**What you will do**
One number is the whole answer: the tally of lines in the records below that contain "video".

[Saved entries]
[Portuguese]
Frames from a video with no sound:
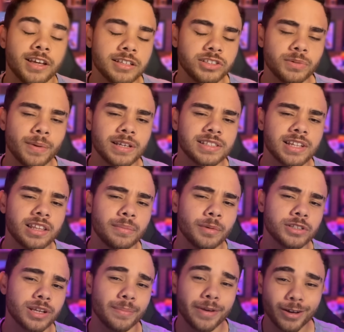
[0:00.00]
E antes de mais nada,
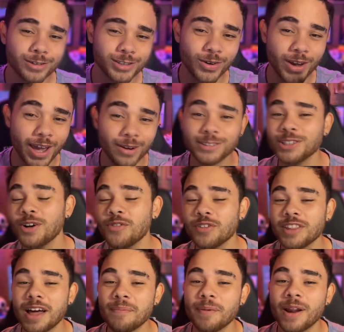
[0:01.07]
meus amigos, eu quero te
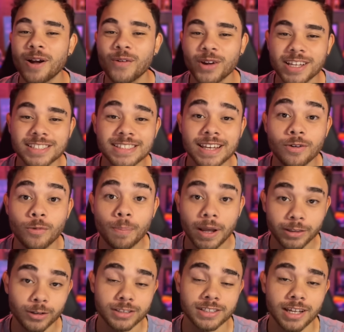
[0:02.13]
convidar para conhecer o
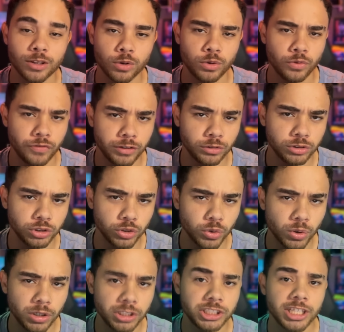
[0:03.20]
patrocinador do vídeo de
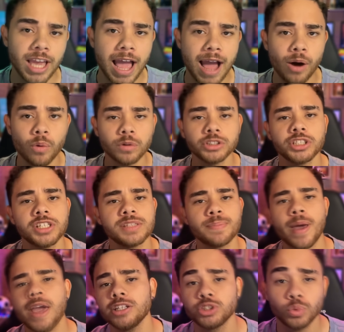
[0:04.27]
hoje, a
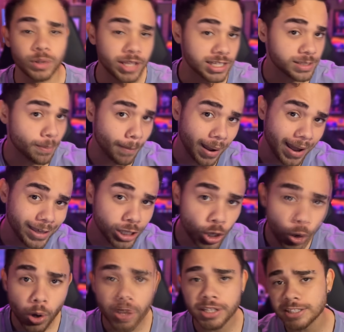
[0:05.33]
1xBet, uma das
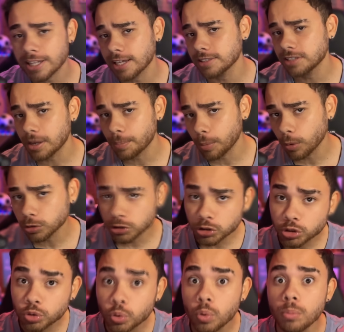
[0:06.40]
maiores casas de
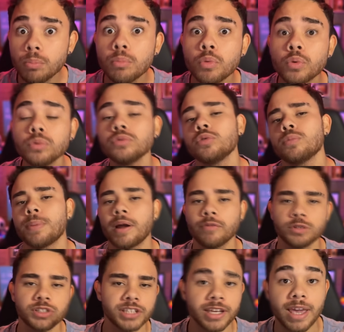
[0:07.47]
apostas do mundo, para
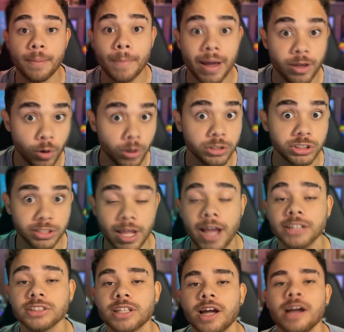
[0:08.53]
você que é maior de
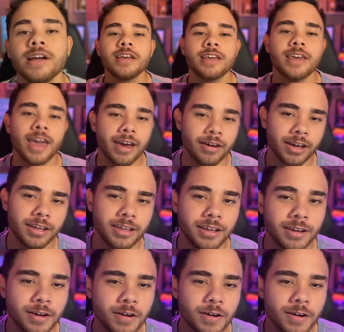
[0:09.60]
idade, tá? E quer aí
==
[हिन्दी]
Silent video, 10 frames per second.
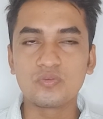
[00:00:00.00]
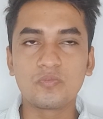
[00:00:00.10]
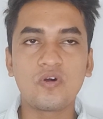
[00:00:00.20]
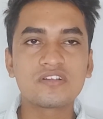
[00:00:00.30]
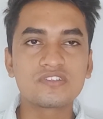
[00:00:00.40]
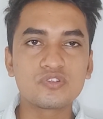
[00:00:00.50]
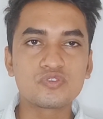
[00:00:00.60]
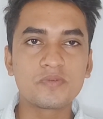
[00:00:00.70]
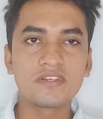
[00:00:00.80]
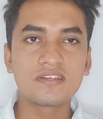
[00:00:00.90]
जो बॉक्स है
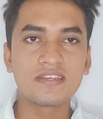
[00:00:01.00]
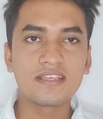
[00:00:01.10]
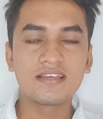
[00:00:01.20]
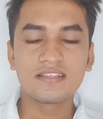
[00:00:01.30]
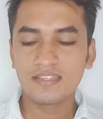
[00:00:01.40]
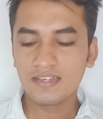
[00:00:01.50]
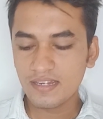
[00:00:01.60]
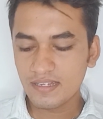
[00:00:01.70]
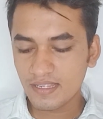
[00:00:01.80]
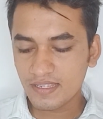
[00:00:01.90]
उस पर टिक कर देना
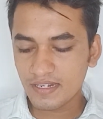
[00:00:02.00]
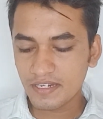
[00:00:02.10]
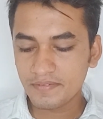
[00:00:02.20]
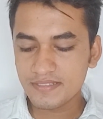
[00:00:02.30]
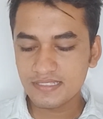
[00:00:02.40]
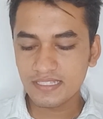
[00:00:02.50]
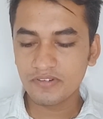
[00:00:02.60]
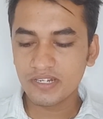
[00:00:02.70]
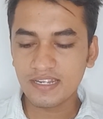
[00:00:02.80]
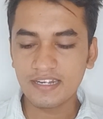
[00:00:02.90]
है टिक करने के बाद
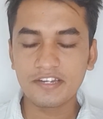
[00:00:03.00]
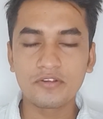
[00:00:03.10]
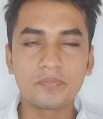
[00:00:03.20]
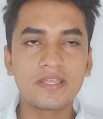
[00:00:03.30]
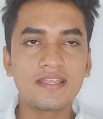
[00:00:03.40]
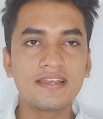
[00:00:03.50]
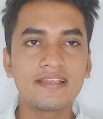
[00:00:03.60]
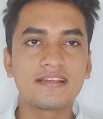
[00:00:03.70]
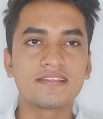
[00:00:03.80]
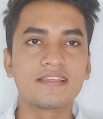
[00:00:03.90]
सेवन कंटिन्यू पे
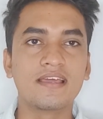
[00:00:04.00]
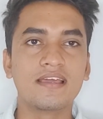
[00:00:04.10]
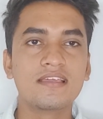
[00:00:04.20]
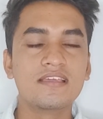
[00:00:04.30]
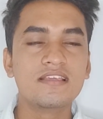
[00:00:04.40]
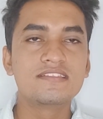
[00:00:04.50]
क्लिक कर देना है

**Task result**
2